RAW DATA
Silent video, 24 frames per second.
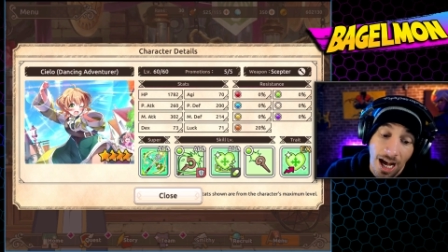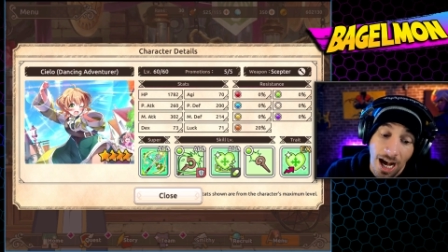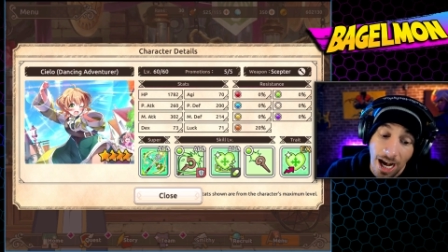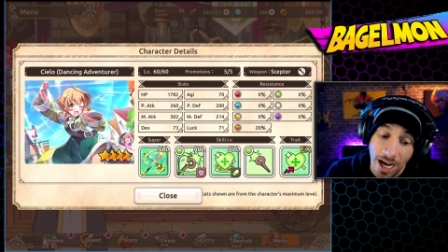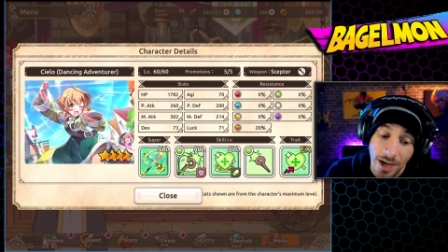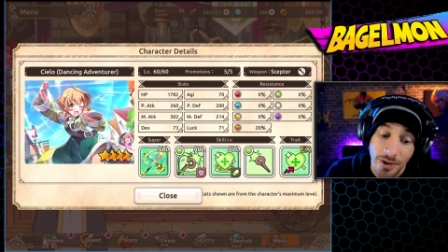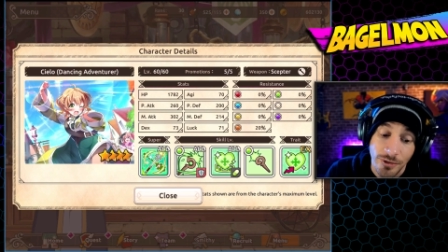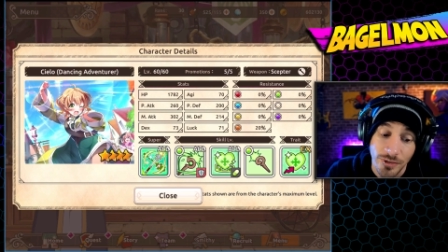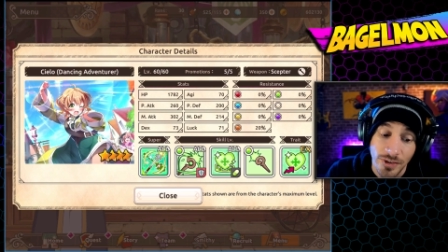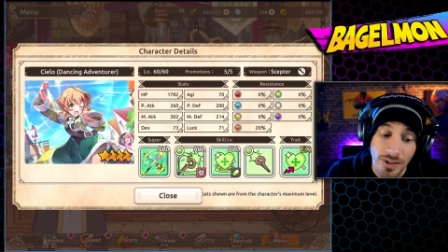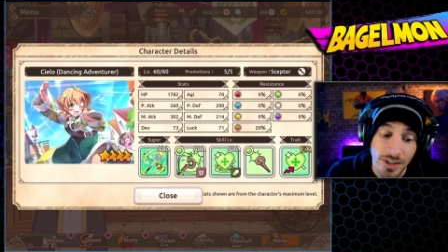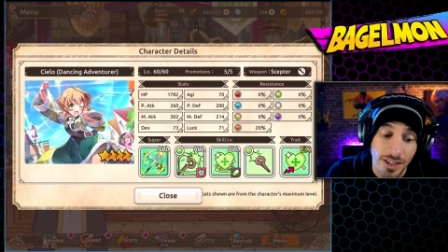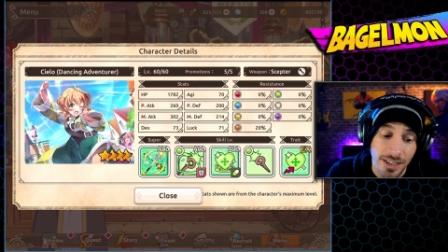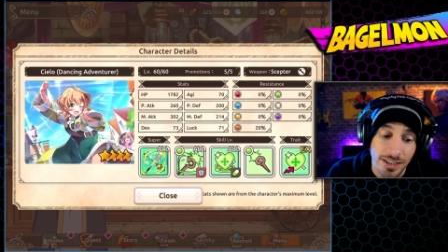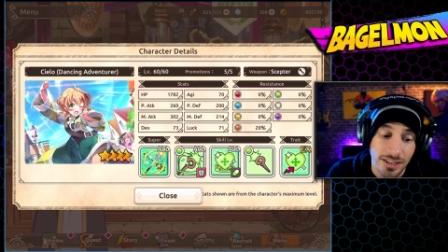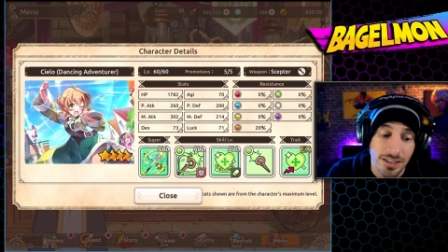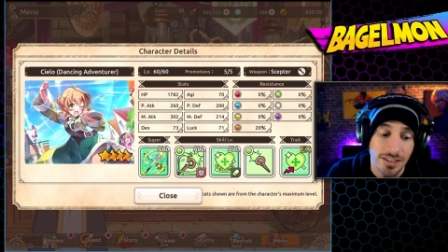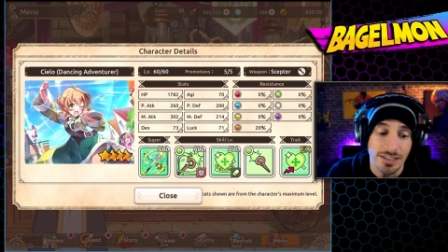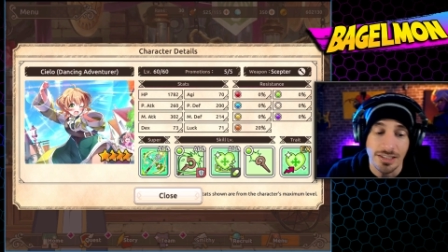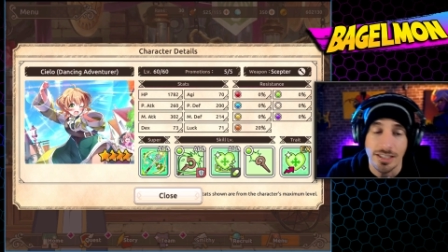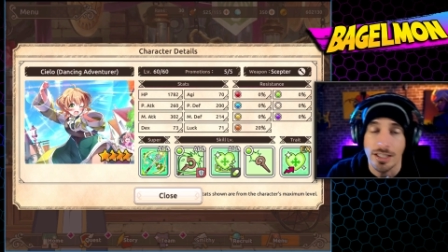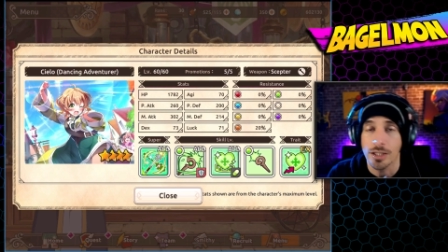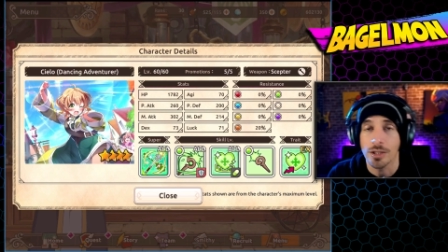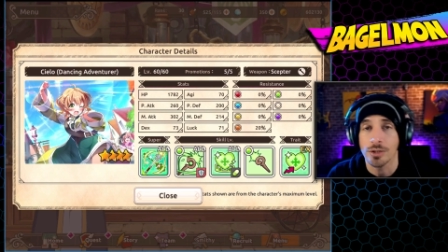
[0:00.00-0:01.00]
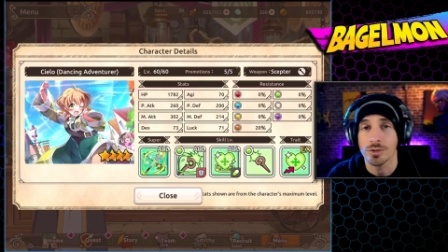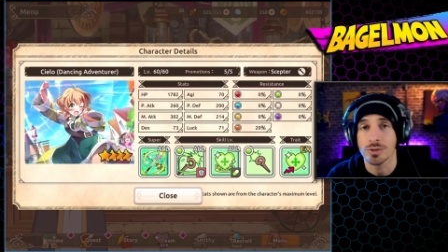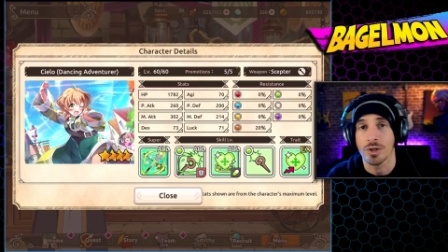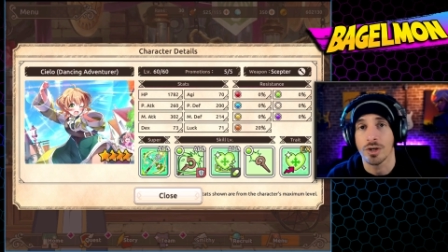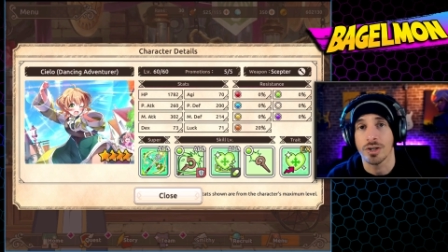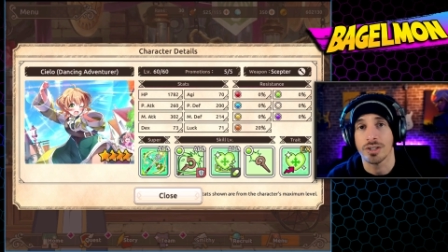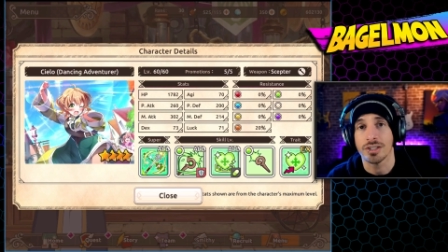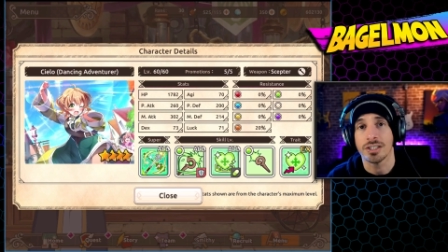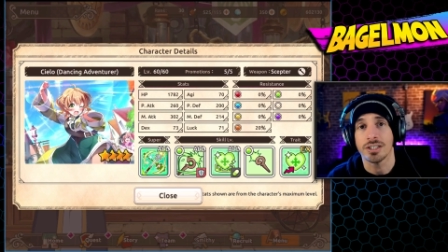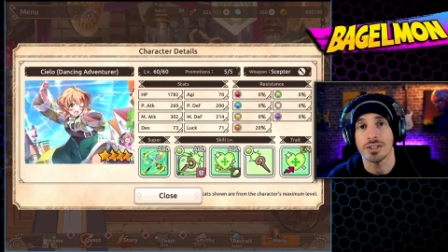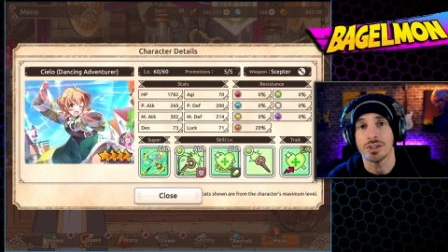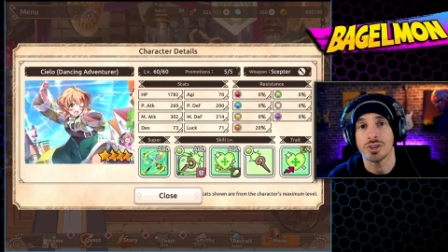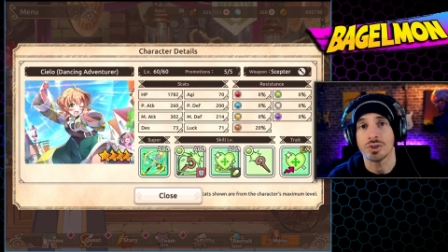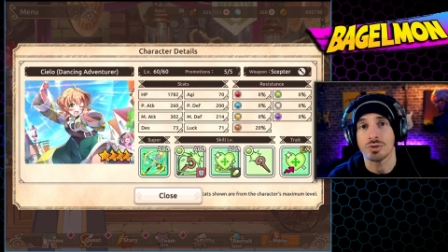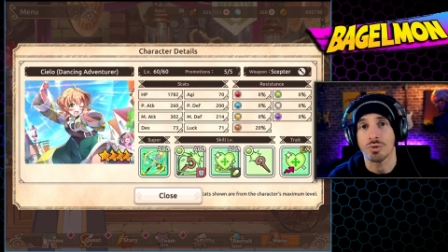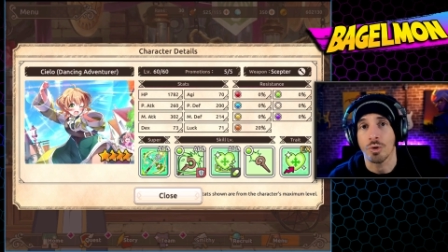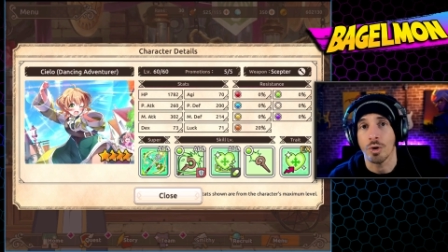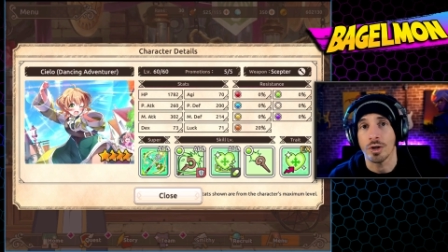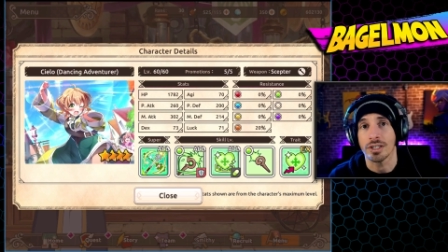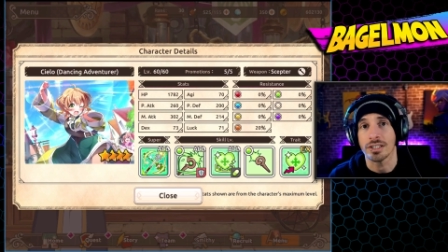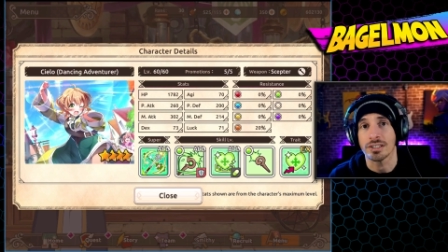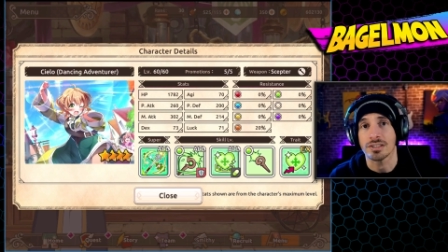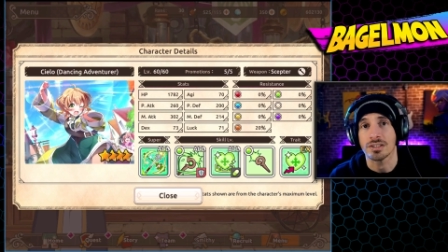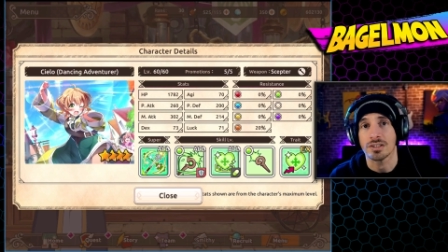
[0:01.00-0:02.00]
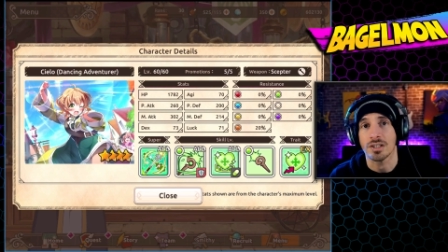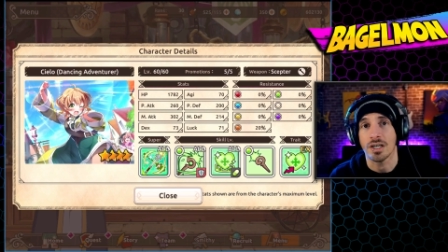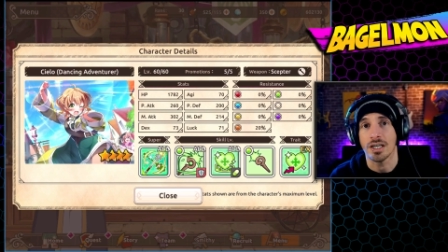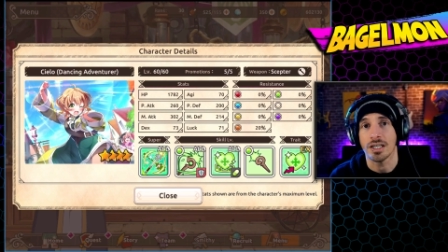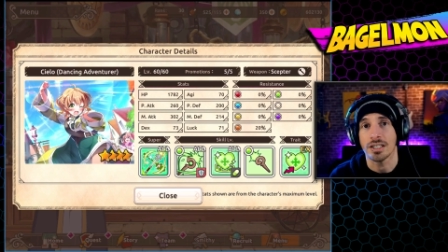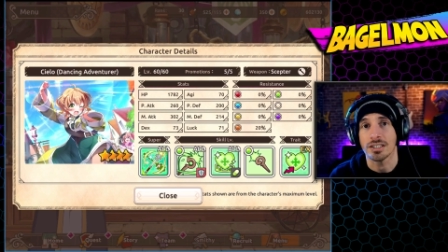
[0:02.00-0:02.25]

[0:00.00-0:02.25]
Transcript: I feel like the Cielos are the strongest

PROBLEM DETAILS
Apart from the pictures, the whole listing should be reproduced exactly.

PROBLEM SOLUTION
Silent video, 24 frames per second.
[0:00.00-0:01.00]
[0:01.00-0:02.00]
[0:02.00-0:02.25]

[0:00.00-0:02.25]
Transcript: I feel like the Cielos are the strongest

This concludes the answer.